With the new single, the Vermont-born group aims to reassure immigrants that it's normal to struggle at times to adapt to life here.
"Keep your head up," Bulle said, smiling.
In its recordings and live shows, A2VT also celebrates the growing diversity of the Burlington area.
The music video for a previous track, "Winooski, My Town," shows the performers dancing and having fun with their new neighbors across the city.
Music producer David Cooper said "Ghetto" was in the works for a while, but A2VT decided to release it this summer.
"It really seemed this is the one to put out right now," Cooper told necn.
The song's release comes following months of national talk of travel restrictions from certain countries and the tightening of admissions of refugees to the United States.
In mid-February, President Donald Trump argued the merits of tightening the refugee program and restricting admissions to the U.S. from countries his administration has deemed security risks.

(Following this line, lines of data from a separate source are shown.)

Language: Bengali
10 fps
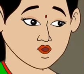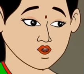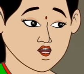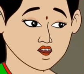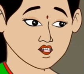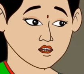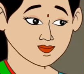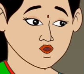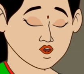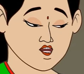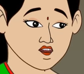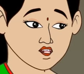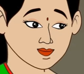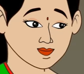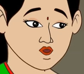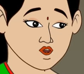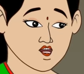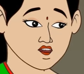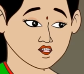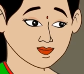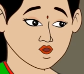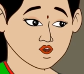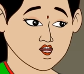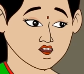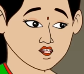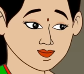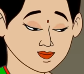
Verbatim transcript: আমার কাছে খাবার না চেয়ে তোর বাপের কাছে চা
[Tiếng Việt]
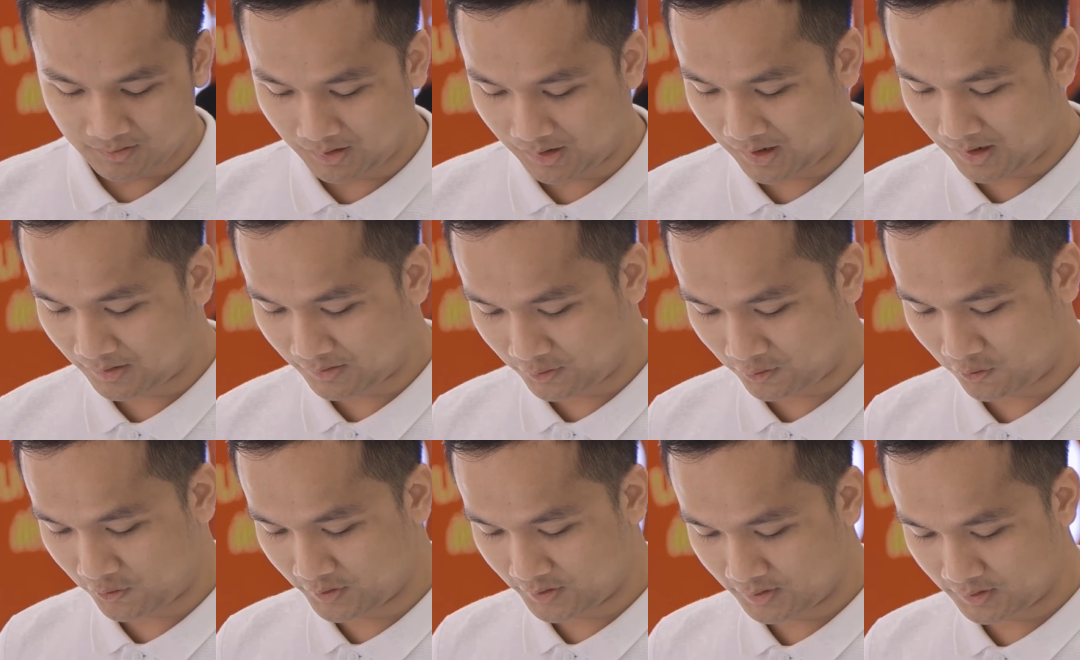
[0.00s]
À,
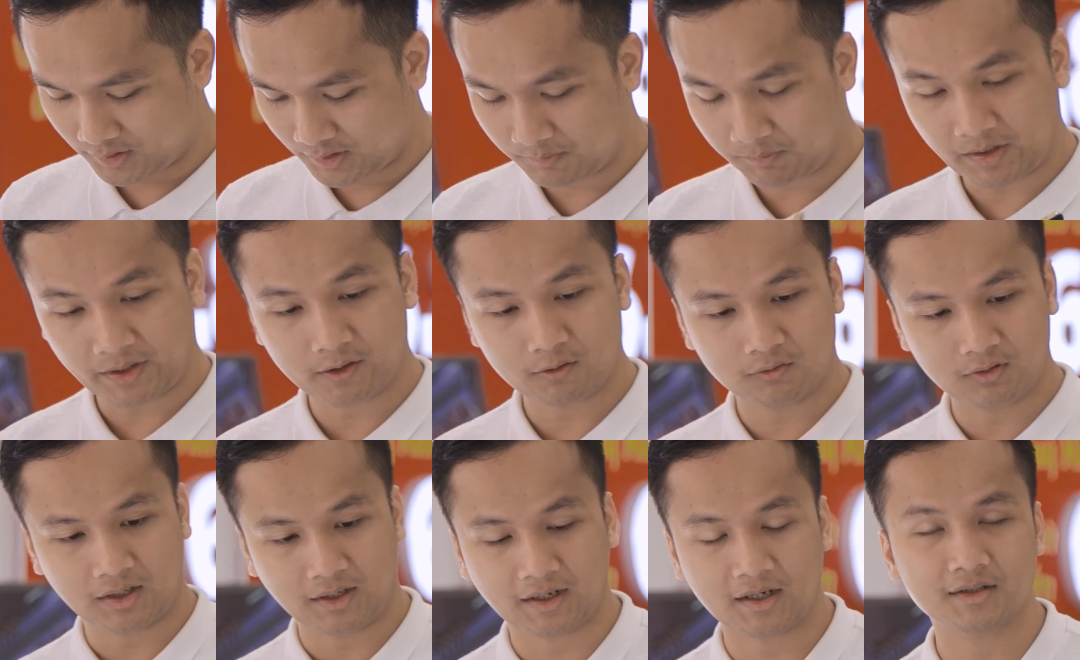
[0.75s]
rồi tiếp
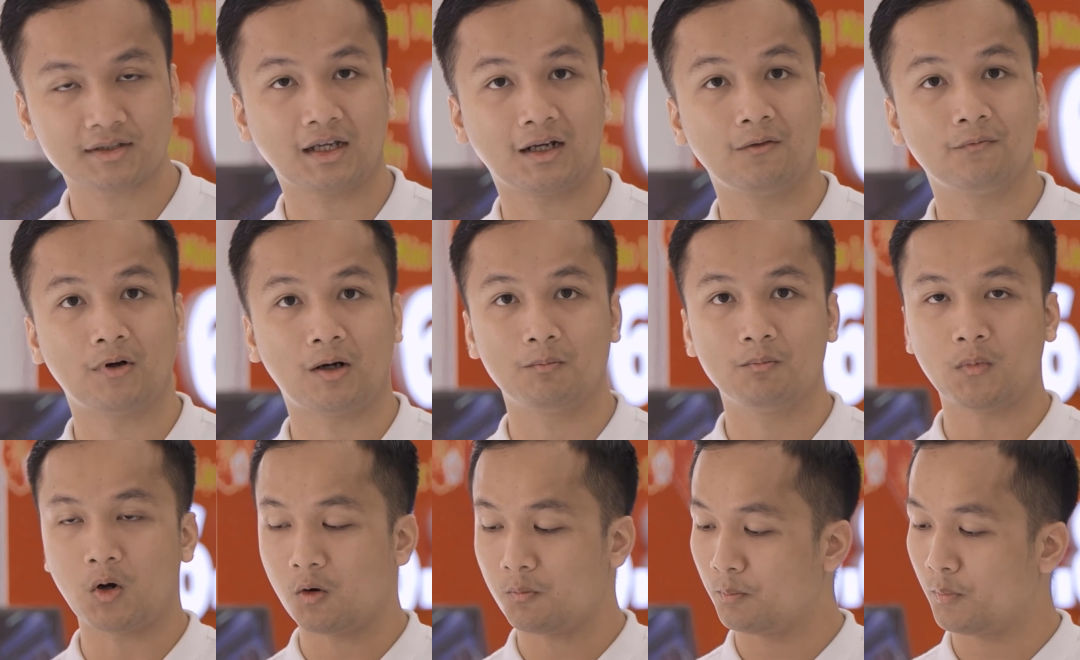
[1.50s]
theo là cái sản phẩm
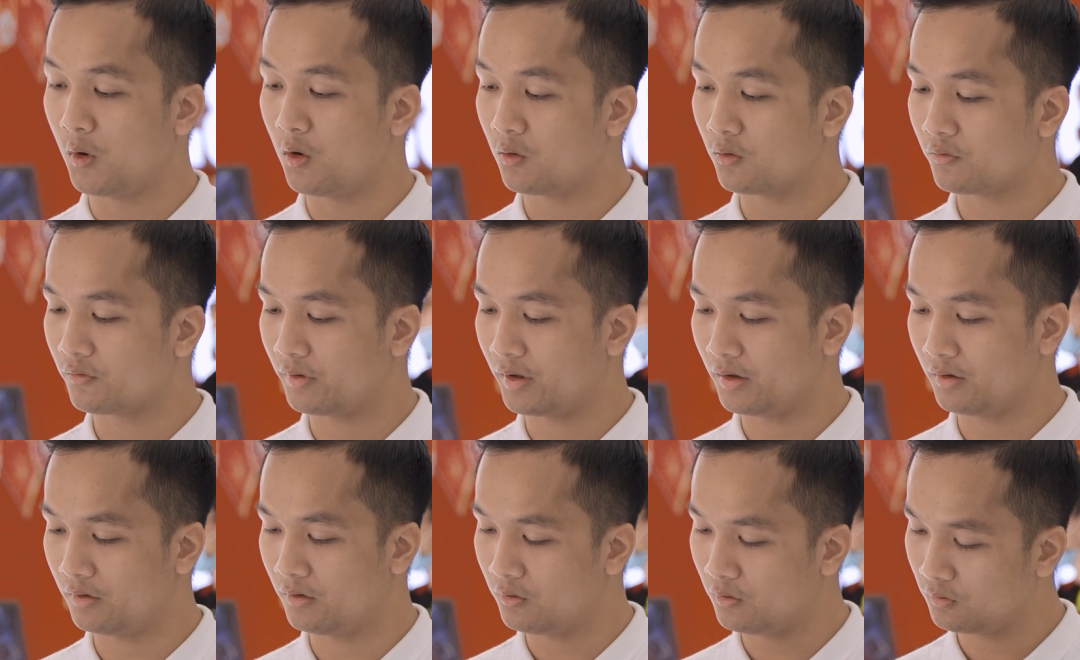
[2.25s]
Oppo
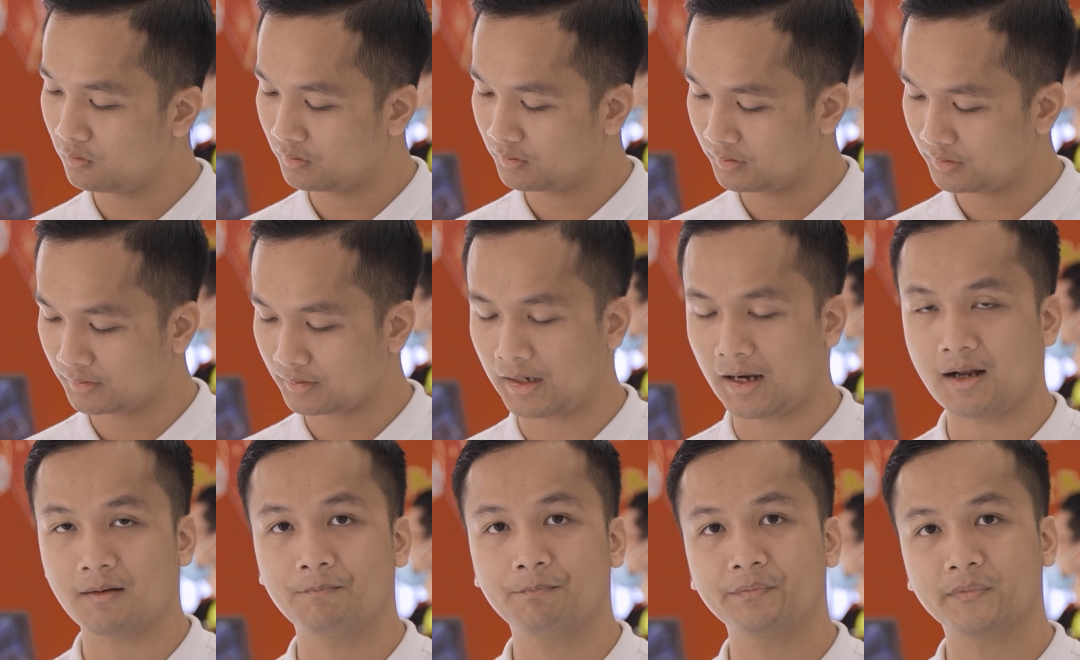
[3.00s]
Reno
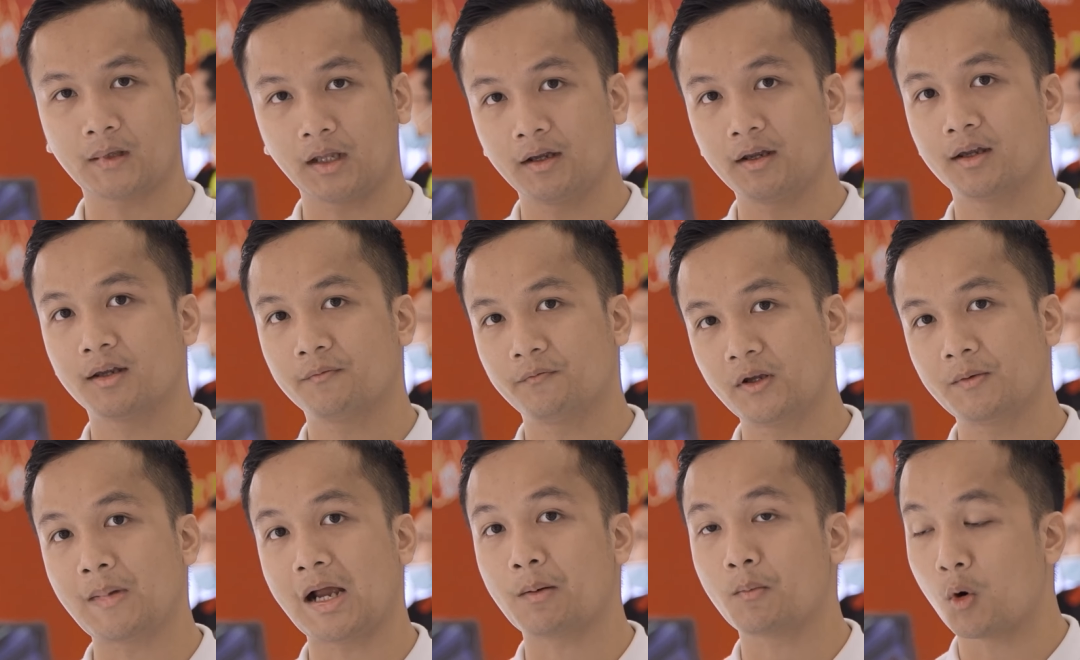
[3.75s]
tám T
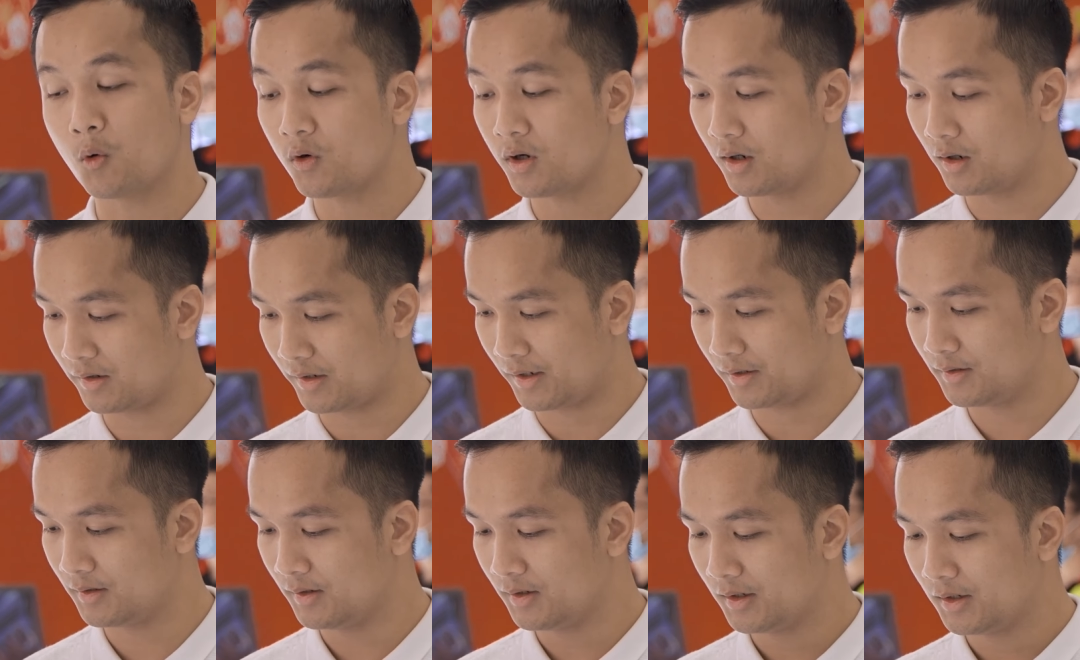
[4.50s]
phiên bản bốn G
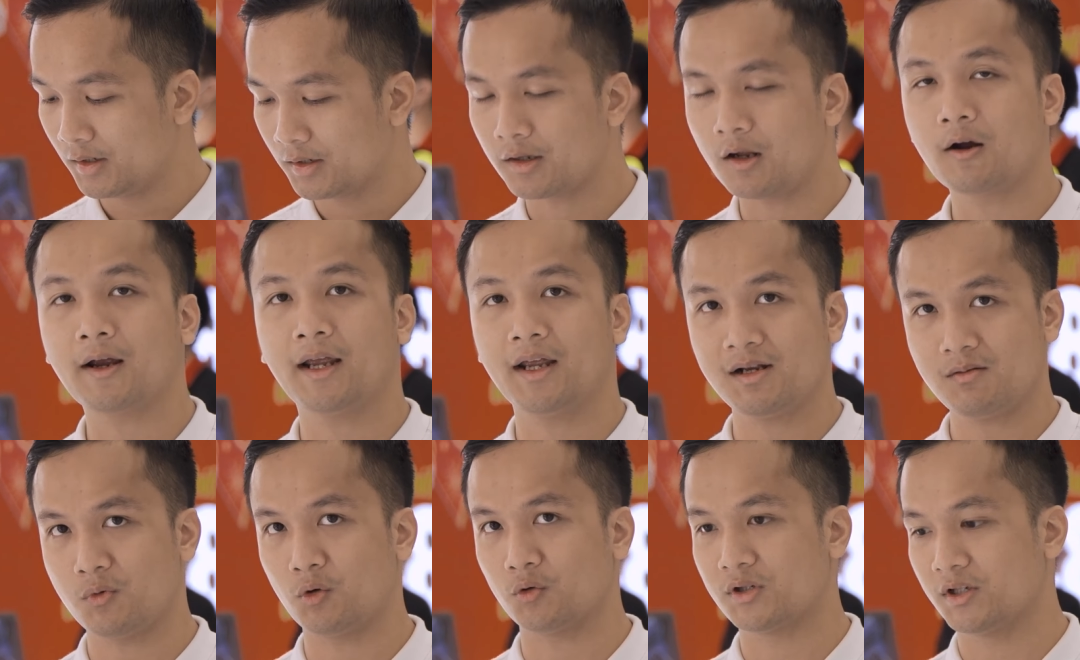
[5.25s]
này, nó
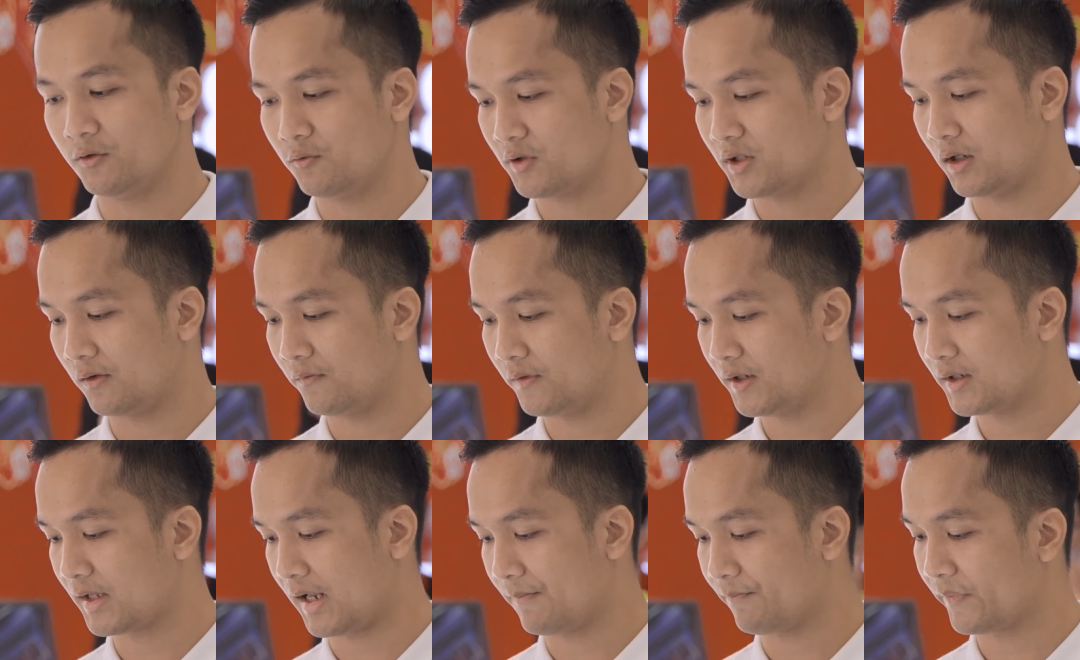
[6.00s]
khác một xíu so
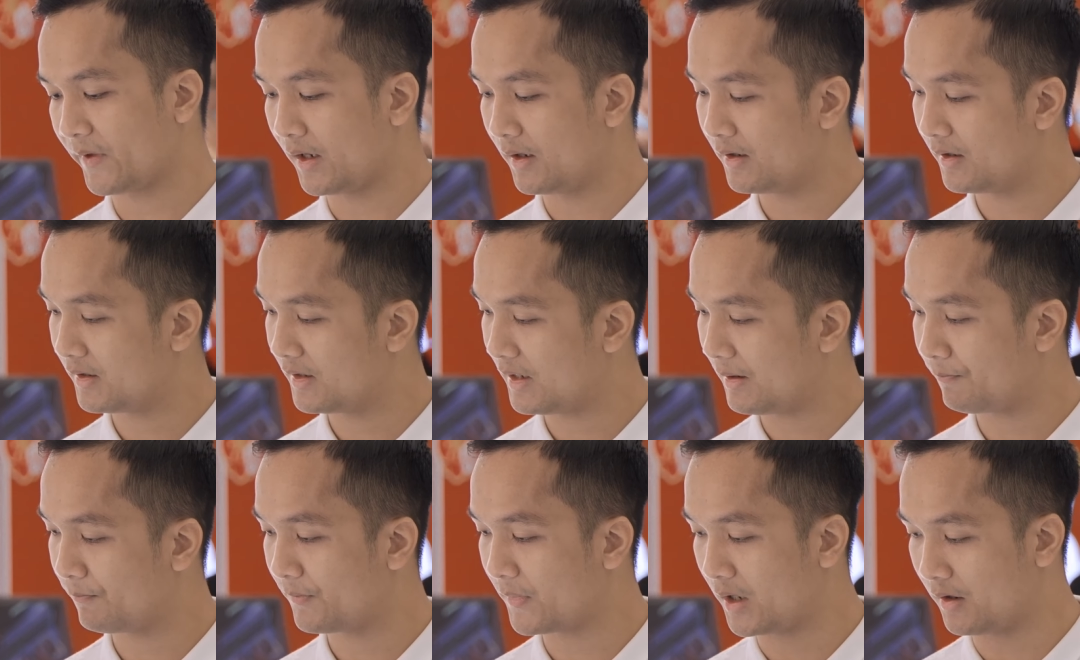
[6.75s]
với tám T
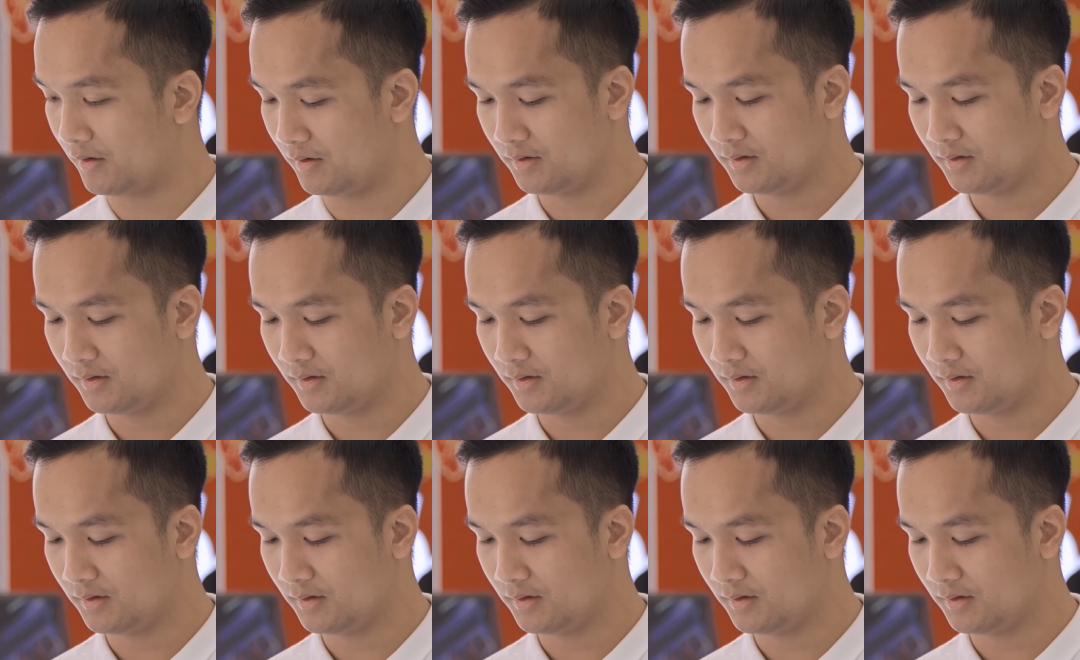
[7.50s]
năm G.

"We need strong programs so that people that love us and want to love our country and will end up loving our country are allowed in," President Trump said in February. "Not people that want to destroy us and destroy our country."
While President Trump has called travel and immigration restrictions an urgent national security concern, Cooper said the tone and execution has fostered a disheartening attitude toward refugees in some parts of the country.
"These so-called refugees? They're just people," Cooper said. "They're just like us. Because this is America—we are a nation of refugees and immigrants."
Bulle said he and his fellow performers really appreciate all the hospitality they've received in Vermont, and are glad to be able to use music to add to the ongoing conversation about the refugee experience.
"I'm proud of it," Bulle said of the latest song.